When I arrived in the aftermath, no Western aid had reached Cambodia. Only
Oxfam defied the Foreign Office in London, which had lied that the
Vietnamese were obstructing aid. In September 1979, a DC-8 jet took off from
Luxembourg, filled with enough penicillin, vitamins and milk to restore some
70,000 children - all of it paid for by *Daily Mirror* readers who had
responded to my reports and Eric Piper’s pictures in two historic issues of
the paper which sold every copy.

Following on from the* Mirror*, on October 30, 1979, ITV broadcast *Year
Zero: the silent death of Cambodia*, the documentary I made with the late
David Munro. Forty sacks of post arrived at the ATV studios in Birmingham,
with £1 million in the first few days. “This is for Cambodia,” wrote an
anonymous Bristol bus driver, enclosing his week’s wage. An elderly woman
sent her pension for two months. A single parent sent her savings of £50.
People expressed that unremitting sense of decency and community which is at
the core of British society. Unsolicited, they gave more than £20 million.
This helped rescue normal life in faraway country. It restored a clean water
supply in Phnom Penh, stocked hospitals and schools, supported orphanages
and re-opened a desperately needed clothing factory.

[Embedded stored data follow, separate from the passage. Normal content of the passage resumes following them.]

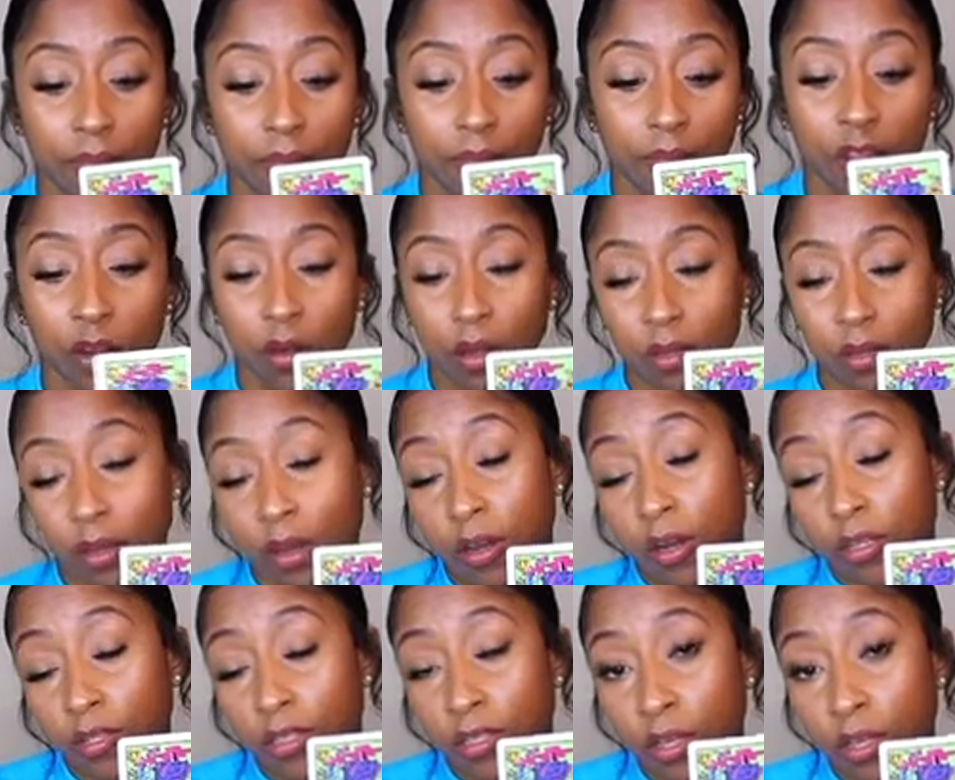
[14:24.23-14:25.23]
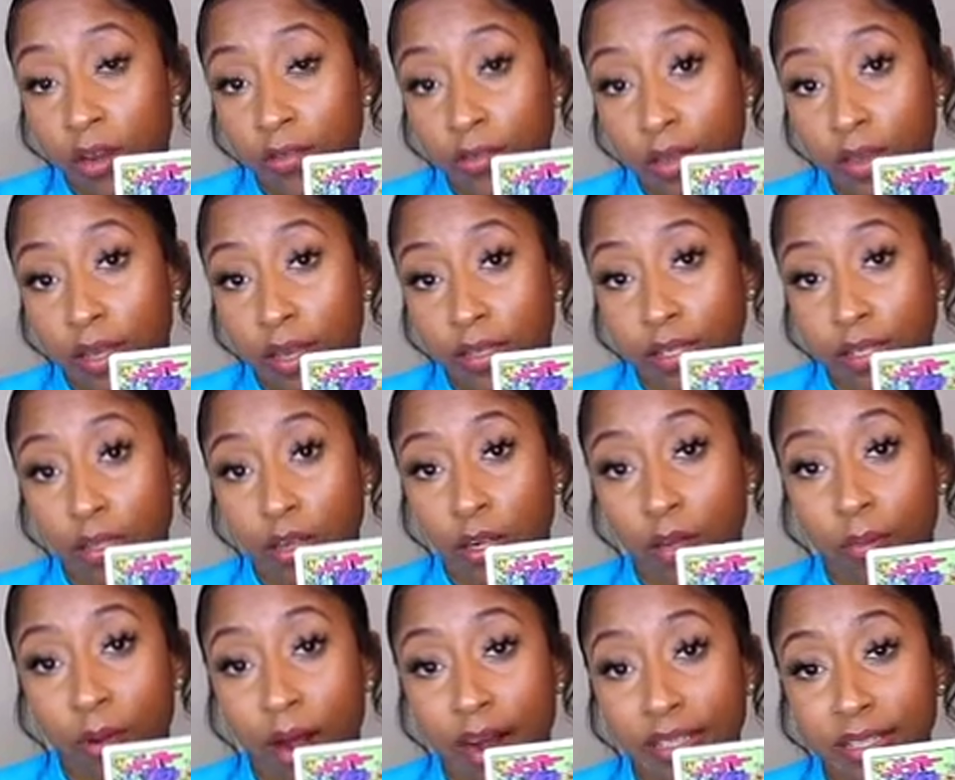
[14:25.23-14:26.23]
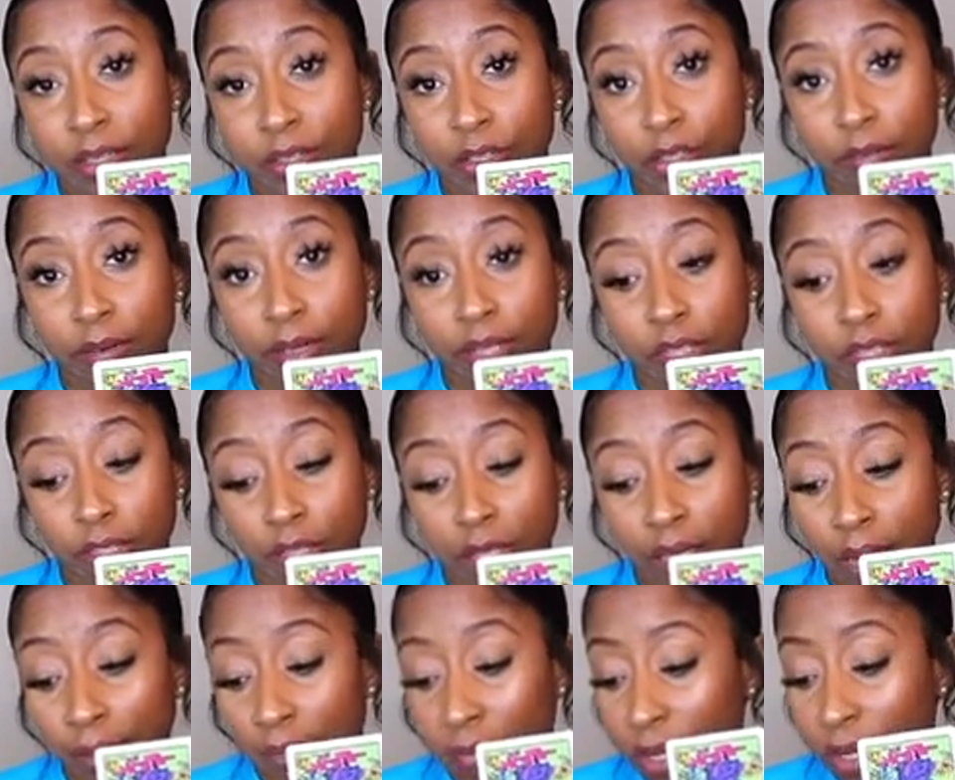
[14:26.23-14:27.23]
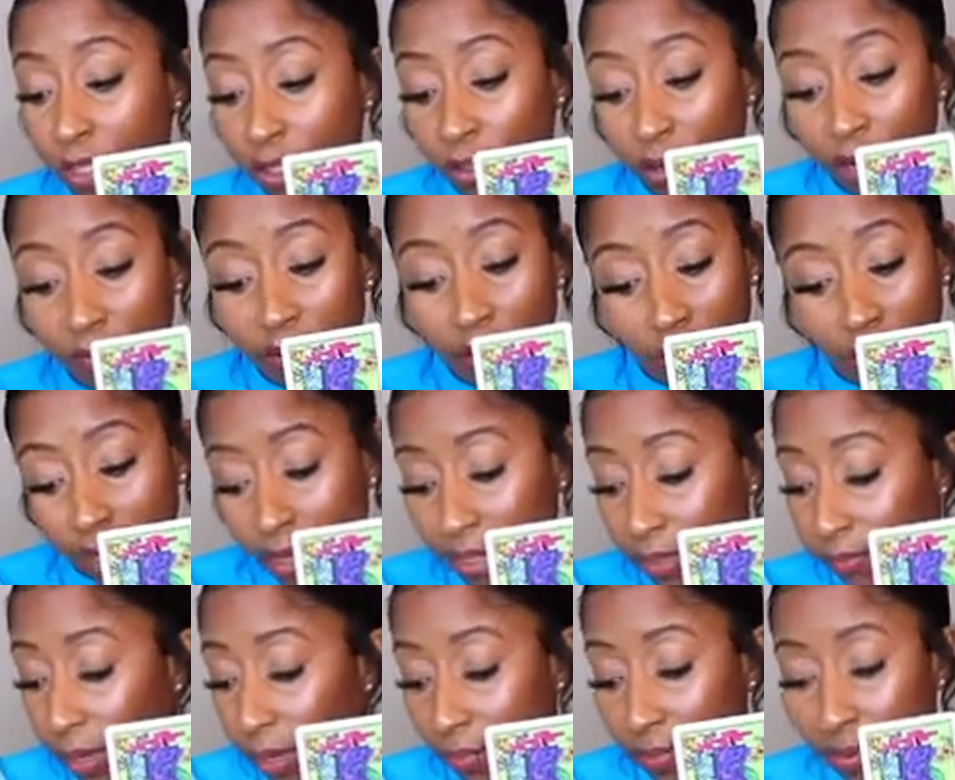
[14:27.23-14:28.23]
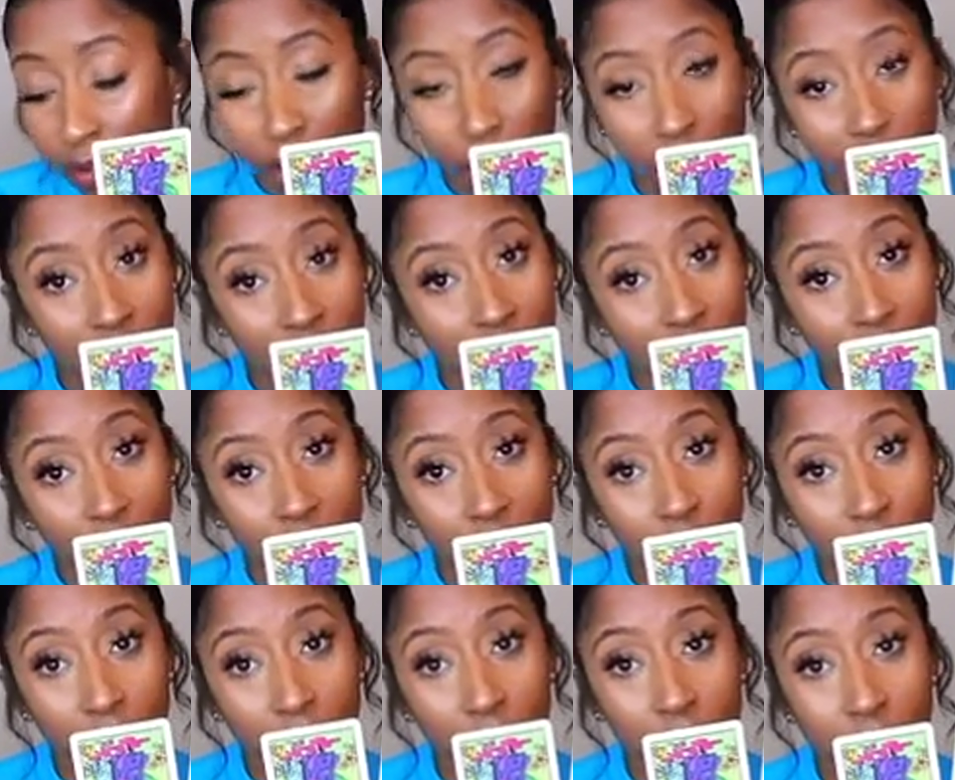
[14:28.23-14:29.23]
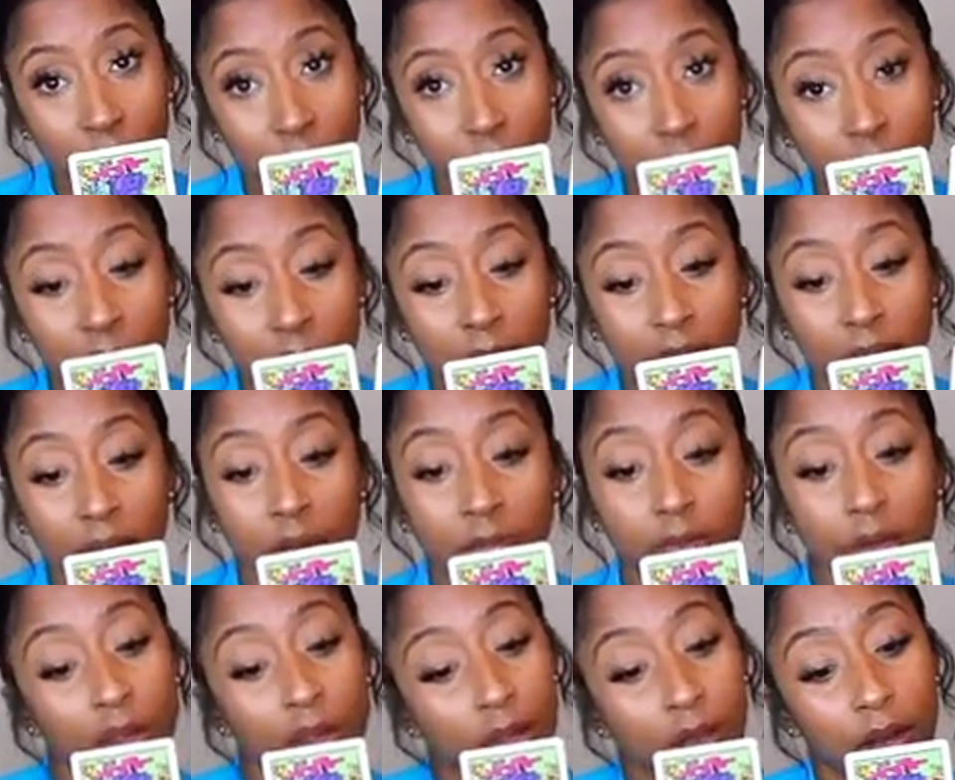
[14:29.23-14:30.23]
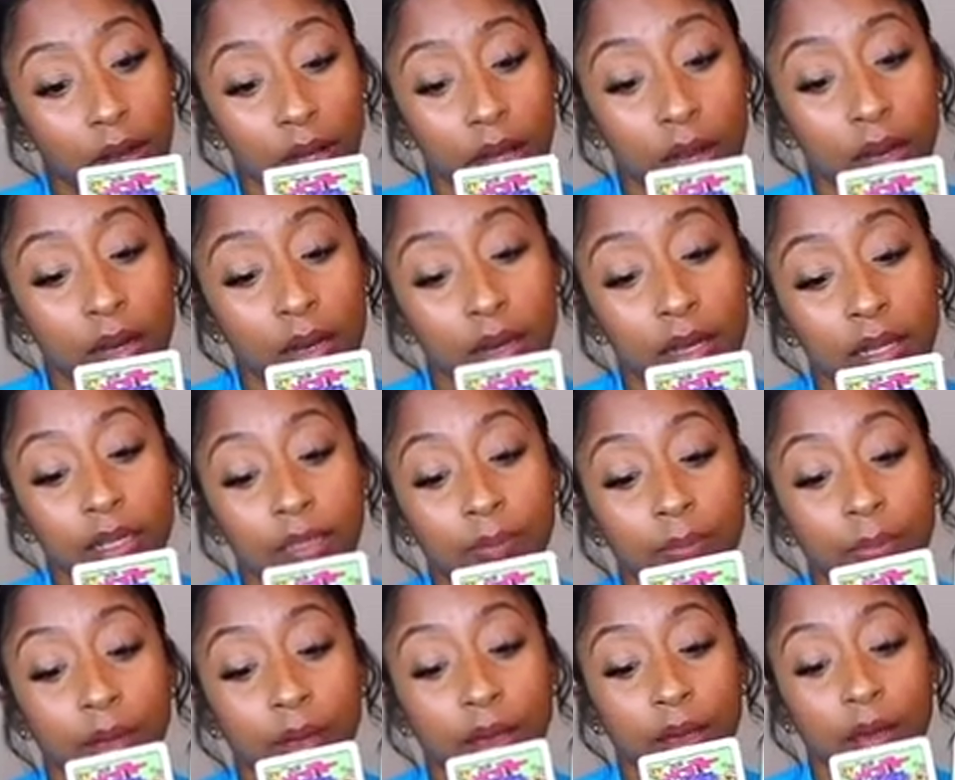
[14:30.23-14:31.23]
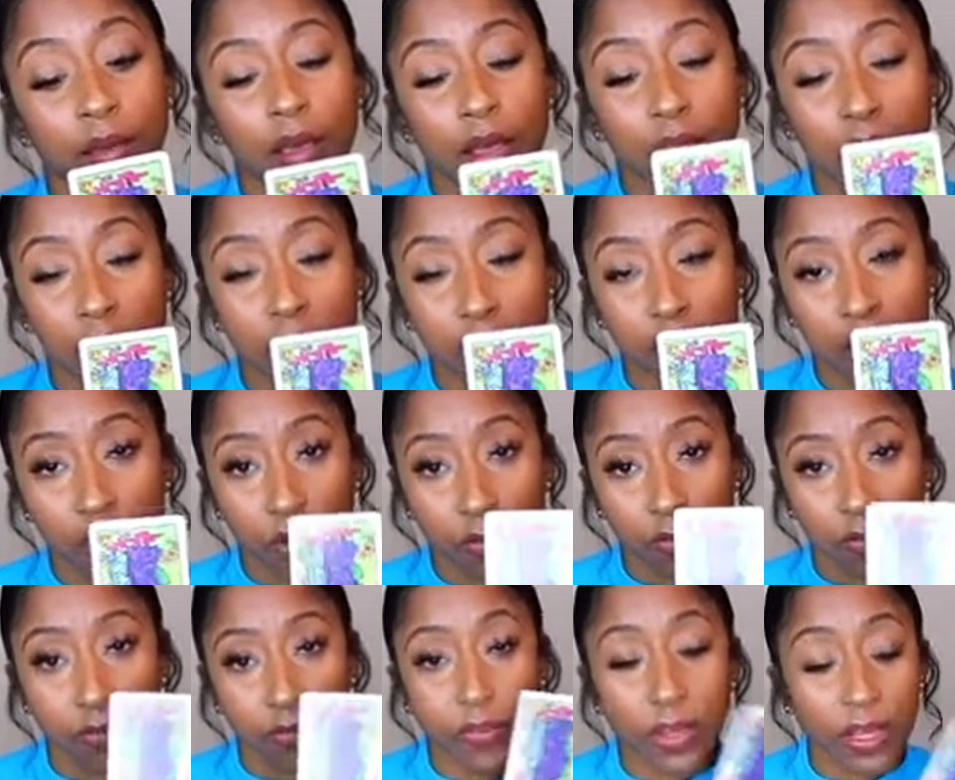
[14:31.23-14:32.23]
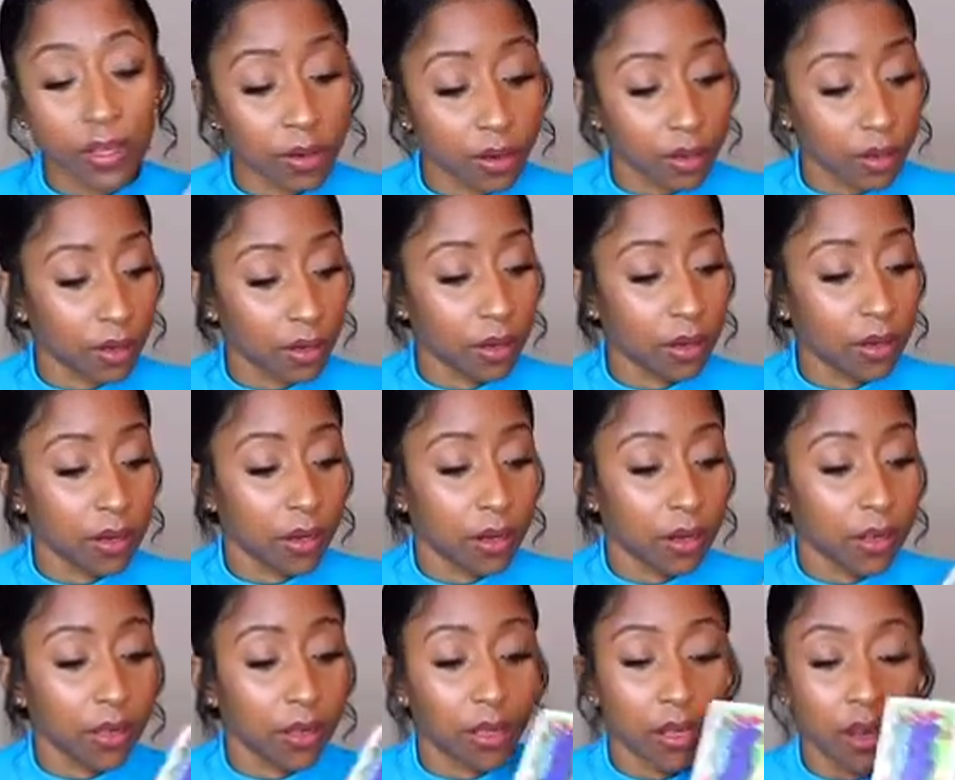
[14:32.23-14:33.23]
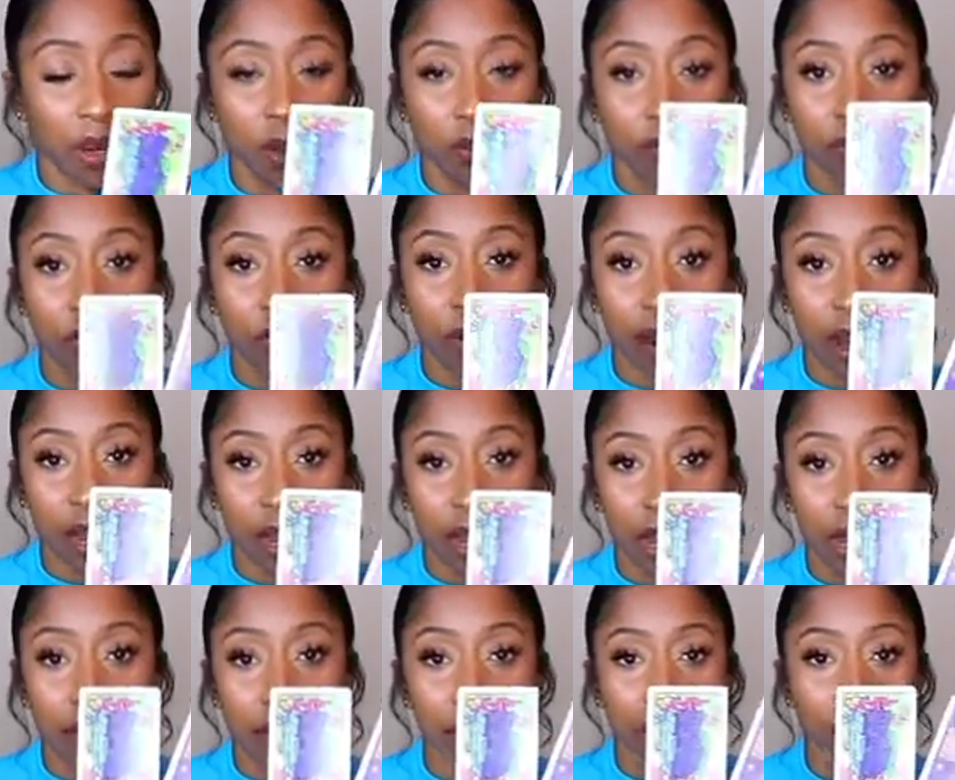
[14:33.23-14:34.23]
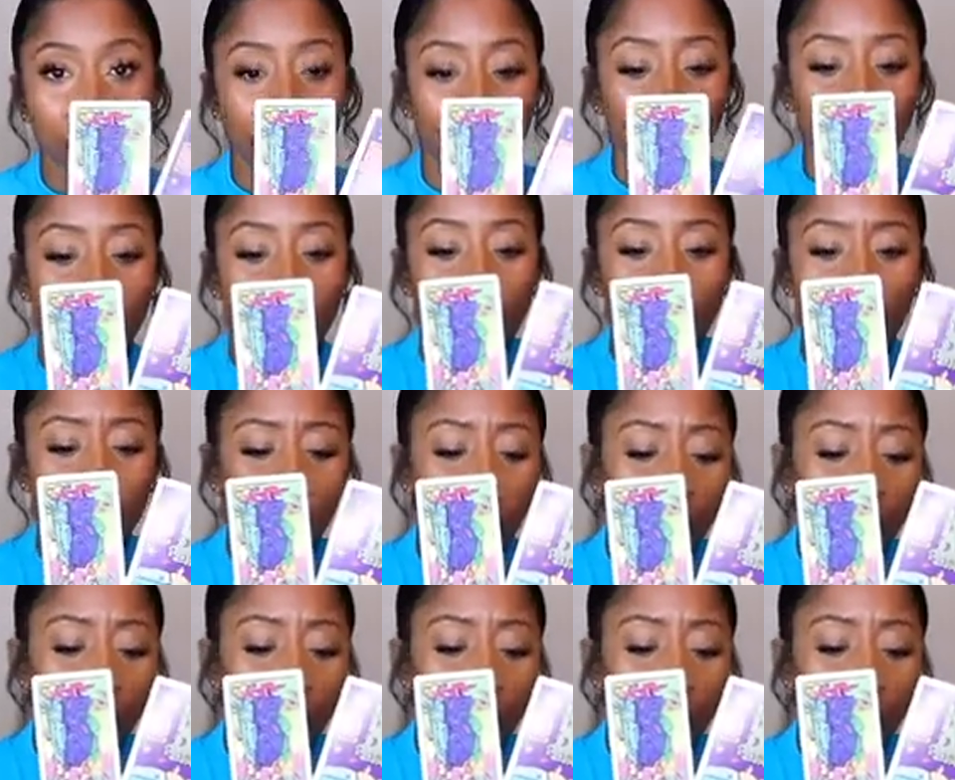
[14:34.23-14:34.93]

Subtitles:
you're concerned that there's a third party situation. I'm not sure if there is. Maybe it'll come out in this reading whether or not it is, but this is your fear. You're afraid. And so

Such an extraordinary public outpouring broke the US and British
governments’ blockade of Cambodia. Incredibly, the Thatcher government had
continued to support the defunct Pol Pot regime in the United Nations and
even sent the SAS to train his exiled troops in camps in Thailand and
Malaysia. Last March, the former SAS soldier Chris Ryan, now a best-selling
author, lamented in a newspaper interview “when John Pilger, the foreign
correspondent, discovered we were training the Khmer Rouge in the Far East
[we] were sent home and I had to return the £10,000 we’d been given for food
and accommodation”.

Today, Pol Pot is dead and several of his elderly henchmen are on trial in a
UN/Cambodian court for crimes against humanity. Henry Kissinger, whose
bombing opened the door to the nightmare of Year Zero, is still at large.
Cambodians remain desperately poor, dependent on an often seedy tourism and
sweated labour.

For me, their resilience remains almost magical. In the years that followed
their liberation, I never saw as many weddings or received as many wedding
invitations. They became symbols of life and hope. And yet, only in Cambodia
would a child ask an adult, as a 12-year-old asked me, with fear crossing
his face: “Are you a friend? Please say.”